[Stored data entries]
###

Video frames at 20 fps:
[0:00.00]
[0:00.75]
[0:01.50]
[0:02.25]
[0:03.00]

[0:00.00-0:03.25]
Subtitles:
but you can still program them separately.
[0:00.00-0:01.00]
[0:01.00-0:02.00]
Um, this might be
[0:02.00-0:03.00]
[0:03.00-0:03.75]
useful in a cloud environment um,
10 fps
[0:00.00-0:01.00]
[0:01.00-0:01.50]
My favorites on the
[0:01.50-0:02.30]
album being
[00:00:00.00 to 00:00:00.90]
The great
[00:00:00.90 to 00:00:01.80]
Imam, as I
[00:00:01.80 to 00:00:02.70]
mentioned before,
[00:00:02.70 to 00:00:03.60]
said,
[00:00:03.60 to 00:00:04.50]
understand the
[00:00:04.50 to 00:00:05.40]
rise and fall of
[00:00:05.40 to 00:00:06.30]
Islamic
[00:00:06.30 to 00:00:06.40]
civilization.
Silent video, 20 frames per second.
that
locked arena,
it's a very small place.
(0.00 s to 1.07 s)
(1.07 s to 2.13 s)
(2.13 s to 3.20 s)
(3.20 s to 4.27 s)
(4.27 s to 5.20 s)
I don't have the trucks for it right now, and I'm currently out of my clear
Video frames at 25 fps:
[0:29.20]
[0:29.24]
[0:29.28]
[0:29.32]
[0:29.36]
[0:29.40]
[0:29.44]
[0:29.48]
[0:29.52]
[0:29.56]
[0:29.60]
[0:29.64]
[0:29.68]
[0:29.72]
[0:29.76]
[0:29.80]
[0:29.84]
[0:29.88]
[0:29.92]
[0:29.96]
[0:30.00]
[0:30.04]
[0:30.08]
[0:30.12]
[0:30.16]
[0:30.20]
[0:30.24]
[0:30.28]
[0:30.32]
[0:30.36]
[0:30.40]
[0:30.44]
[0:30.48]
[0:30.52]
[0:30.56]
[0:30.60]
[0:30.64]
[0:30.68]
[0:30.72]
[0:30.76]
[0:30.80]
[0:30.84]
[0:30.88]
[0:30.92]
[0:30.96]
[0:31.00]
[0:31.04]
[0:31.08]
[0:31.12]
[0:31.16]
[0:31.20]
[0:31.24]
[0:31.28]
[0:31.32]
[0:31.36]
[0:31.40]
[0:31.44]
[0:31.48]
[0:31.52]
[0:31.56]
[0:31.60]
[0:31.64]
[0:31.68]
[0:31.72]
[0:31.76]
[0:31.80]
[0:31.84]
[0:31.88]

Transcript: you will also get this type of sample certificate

###

What is being asked - Each entry should be duplicated exactly as it was given.

Solution below -
Video frames at 20 fps:
[0:00.00]
[0:00.75]
[0:01.50]
[0:02.25]
[0:03.00]

[0:00.00-0:03.25]
Subtitles:
but you can still program them separately.
[0:00.00-0:01.00]
[0:01.00-0:02.00]
Um, this might be
[0:02.00-0:03.00]
[0:03.00-0:03.75]
useful in a cloud environment um,
10 fps
[0:00.00-0:01.00]
[0:01.00-0:01.50]
My favorites on the
[0:01.50-0:02.30]
album being
[00:00:00.00 to 00:00:00.90]
The great
[00:00:00.90 to 00:00:01.80]
Imam, as I
[00:00:01.80 to 00:00:02.70]
mentioned before,
[00:00:02.70 to 00:00:03.60]
said,
[00:00:03.60 to 00:00:04.50]
understand the
[00:00:04.50 to 00:00:05.40]
rise and fall of
[00:00:05.40 to 00:00:06.30]
Islamic
[00:00:06.30 to 00:00:06.40]
civilization.
Silent video, 20 frames per second.
that
locked arena,
it's a very small place.
(0.00 s to 1.07 s)
(1.07 s to 2.13 s)
(2.13 s to 3.20 s)
(3.20 s to 4.27 s)
(4.27 s to 5.20 s)
I don't have the trucks for it right now, and I'm currently out of my clear
Video frames at 25 fps:
[0:29.20]
[0:29.24]
[0:29.28]
[0:29.32]
[0:29.36]
[0:29.40]
[0:29.44]
[0:29.48]
[0:29.52]
[0:29.56]
[0:29.60]
[0:29.64]
[0:29.68]
[0:29.72]
[0:29.76]
[0:29.80]
[0:29.84]
[0:29.88]
[0:29.92]
[0:29.96]
[0:30.00]
[0:30.04]
[0:30.08]
[0:30.12]
[0:30.16]
[0:30.20]
[0:30.24]
[0:30.28]
[0:30.32]
[0:30.36]
[0:30.40]
[0:30.44]
[0:30.48]
[0:30.52]
[0:30.56]
[0:30.60]
[0:30.64]
[0:30.68]
[0:30.72]
[0:30.76]
[0:30.80]
[0:30.84]
[0:30.88]
[0:30.92]
[0:30.96]
[0:31.00]
[0:31.04]
[0:31.08]
[0:31.12]
[0:31.16]
[0:31.20]
[0:31.24]
[0:31.28]
[0:31.32]
[0:31.36]
[0:31.40]
[0:31.44]
[0:31.48]
[0:31.52]
[0:31.56]
[0:31.60]
[0:31.64]
[0:31.68]
[0:31.72]
[0:31.76]
[0:31.80]
[0:31.84]
[0:31.88]

Transcript: you will also get this type of sample certificate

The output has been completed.